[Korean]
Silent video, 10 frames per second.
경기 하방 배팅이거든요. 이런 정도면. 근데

--------------------------------------------------

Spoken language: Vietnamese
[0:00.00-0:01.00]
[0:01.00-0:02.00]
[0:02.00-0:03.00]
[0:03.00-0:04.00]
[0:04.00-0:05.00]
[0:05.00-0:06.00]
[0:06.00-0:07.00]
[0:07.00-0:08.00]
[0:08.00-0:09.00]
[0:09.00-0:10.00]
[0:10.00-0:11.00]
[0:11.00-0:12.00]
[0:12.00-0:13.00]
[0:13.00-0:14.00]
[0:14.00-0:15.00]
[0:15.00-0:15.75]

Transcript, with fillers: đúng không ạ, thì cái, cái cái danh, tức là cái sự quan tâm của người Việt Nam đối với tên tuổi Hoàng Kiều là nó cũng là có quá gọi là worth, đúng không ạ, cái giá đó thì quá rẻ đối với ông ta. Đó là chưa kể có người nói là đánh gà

--------------------------------------------------

Could you reproduce exactly the lines of the entries above, from the one with "[0:00.00-0:01.00]" through the one with "[0:15.00-0:15.75]", and nothing else?

▸ THE COMPLETED TASK:
[0:00.00-0:01.00]
[0:01.00-0:02.00]
[0:02.00-0:03.00]
[0:03.00-0:04.00]
[0:04.00-0:05.00]
[0:05.00-0:06.00]
[0:06.00-0:07.00]
[0:07.00-0:08.00]
[0:08.00-0:09.00]
[0:09.00-0:10.00]
[0:10.00-0:11.00]
[0:11.00-0:12.00]
[0:12.00-0:13.00]
[0:13.00-0:14.00]
[0:14.00-0:15.00]
[0:15.00-0:15.75]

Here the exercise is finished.